A preferred example is that NdeI and XhoI recombination site that the chitinase gene that the present invention is cloned into adopts design to insert are connected on the coli expression carrier pET28a; And change in e. coli bl21 (DE3) bacterial strain, carry out abduction delivering with 0.1mmol/L IPTG.Obtain chitinase through nickel post affinity chromatography, have higher enzymic activity through analyzing.

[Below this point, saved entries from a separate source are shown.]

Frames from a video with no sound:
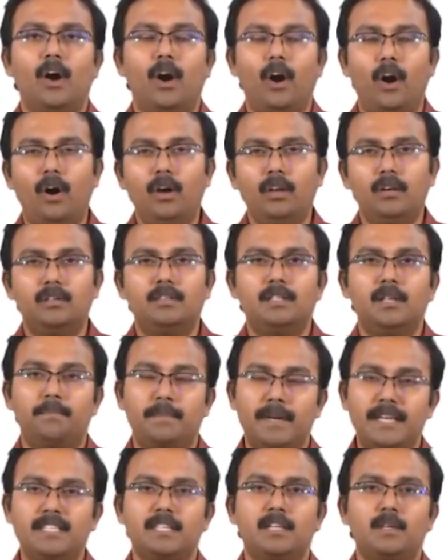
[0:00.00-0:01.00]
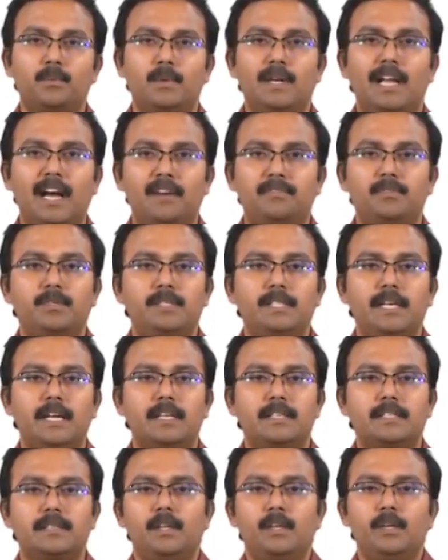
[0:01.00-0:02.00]
or the pressure will have to
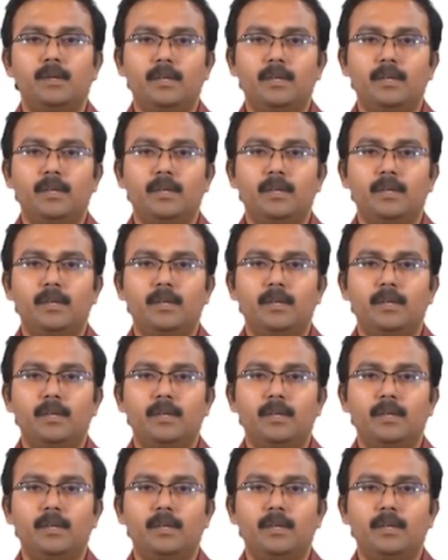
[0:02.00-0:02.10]
change.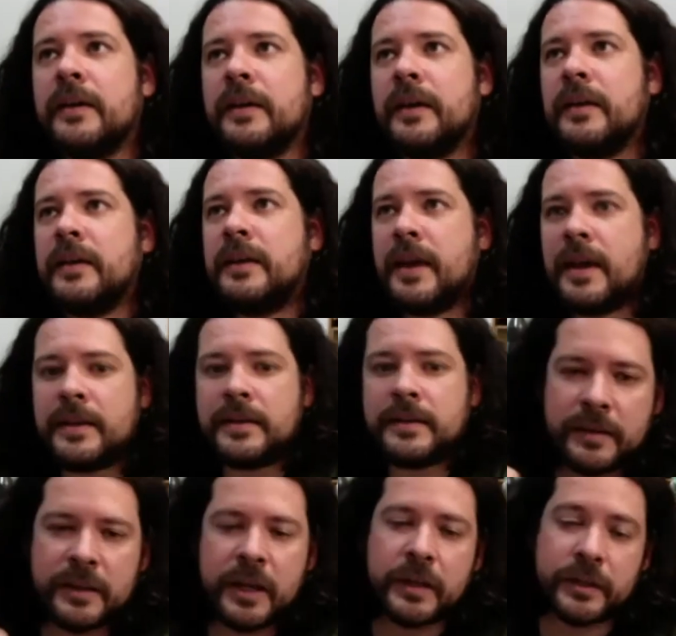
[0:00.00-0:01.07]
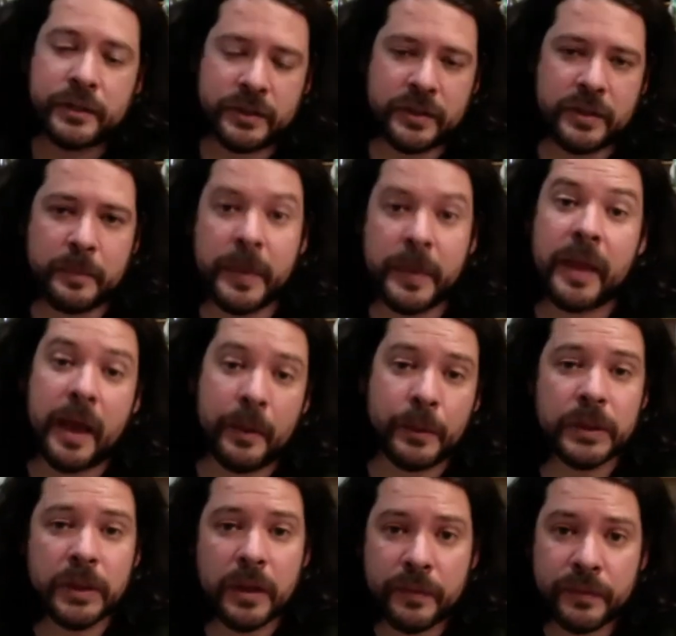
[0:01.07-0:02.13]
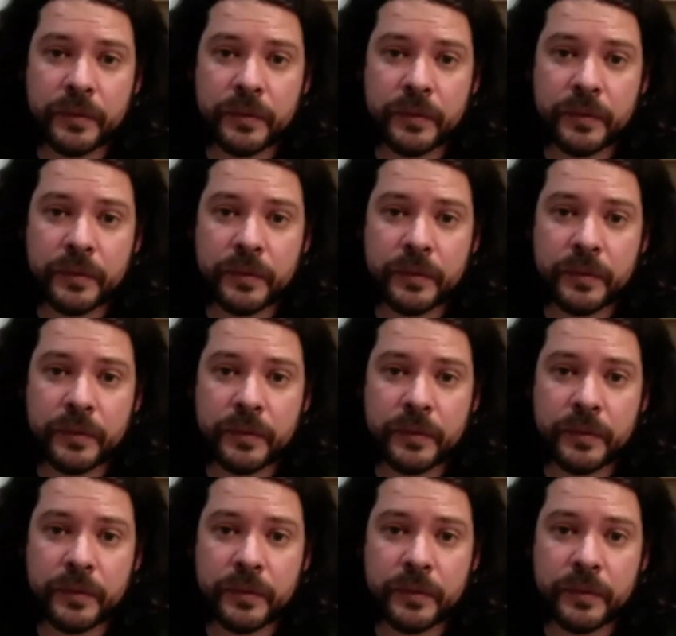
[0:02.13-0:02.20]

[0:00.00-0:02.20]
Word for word: yet touched, but I would love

The invention provides a kind of from biologies such as bacterium clone GH18 family members chitinase gene, and carried out the method for expressing.Method of the present invention is effectively reliable, has set up the effective novel Regitex FA gene clone method of a cover, for the final suitability for industrialized production chitinase of realizing lays the first stone.
Description of drawings
Fig. 1 is the schema of clone, expression chitinase gene.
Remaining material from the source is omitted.